→ **Recorded data**:
Content starts
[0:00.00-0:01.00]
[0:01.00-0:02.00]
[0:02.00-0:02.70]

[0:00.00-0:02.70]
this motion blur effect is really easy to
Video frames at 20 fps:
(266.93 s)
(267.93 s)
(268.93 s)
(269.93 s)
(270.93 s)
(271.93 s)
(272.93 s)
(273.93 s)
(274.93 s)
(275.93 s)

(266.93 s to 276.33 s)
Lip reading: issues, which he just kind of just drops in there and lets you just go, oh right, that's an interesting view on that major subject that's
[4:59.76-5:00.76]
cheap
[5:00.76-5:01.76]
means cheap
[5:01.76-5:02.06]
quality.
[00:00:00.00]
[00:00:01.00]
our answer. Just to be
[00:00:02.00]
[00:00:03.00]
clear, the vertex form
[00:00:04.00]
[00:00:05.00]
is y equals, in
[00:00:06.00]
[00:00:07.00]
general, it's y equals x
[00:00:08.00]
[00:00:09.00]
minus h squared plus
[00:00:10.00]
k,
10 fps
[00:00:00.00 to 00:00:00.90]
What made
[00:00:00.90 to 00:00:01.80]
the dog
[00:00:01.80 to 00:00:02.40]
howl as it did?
Content ends
→ **What the task requires**:
The records above are to be returned exactly as they appear.

→ **Output**:
[0:00.00-0:01.00]
[0:01.00-0:02.00]
[0:02.00-0:02.70]

[0:00.00-0:02.70]
this motion blur effect is really easy to
Video frames at 20 fps:
(266.93 s)
(267.93 s)
(268.93 s)
(269.93 s)
(270.93 s)
(271.93 s)
(272.93 s)
(273.93 s)
(274.93 s)
(275.93 s)

(266.93 s to 276.33 s)
Lip reading: issues, which he just kind of just drops in there and lets you just go, oh right, that's an interesting view on that major subject that's
[4:59.76-5:00.76]
cheap
[5:00.76-5:01.76]
means cheap
[5:01.76-5:02.06]
quality.
[00:00:00.00]
[00:00:01.00]
our answer. Just to be
[00:00:02.00]
[00:00:03.00]
clear, the vertex form
[00:00:04.00]
[00:00:05.00]
is y equals, in
[00:00:06.00]
[00:00:07.00]
general, it's y equals x
[00:00:08.00]
[00:00:09.00]
minus h squared plus
[00:00:10.00]
k,
10 fps
[00:00:00.00 to 00:00:00.90]
What made
[00:00:00.90 to 00:00:01.80]
the dog
[00:00:01.80 to 00:00:02.40]
howl as it did?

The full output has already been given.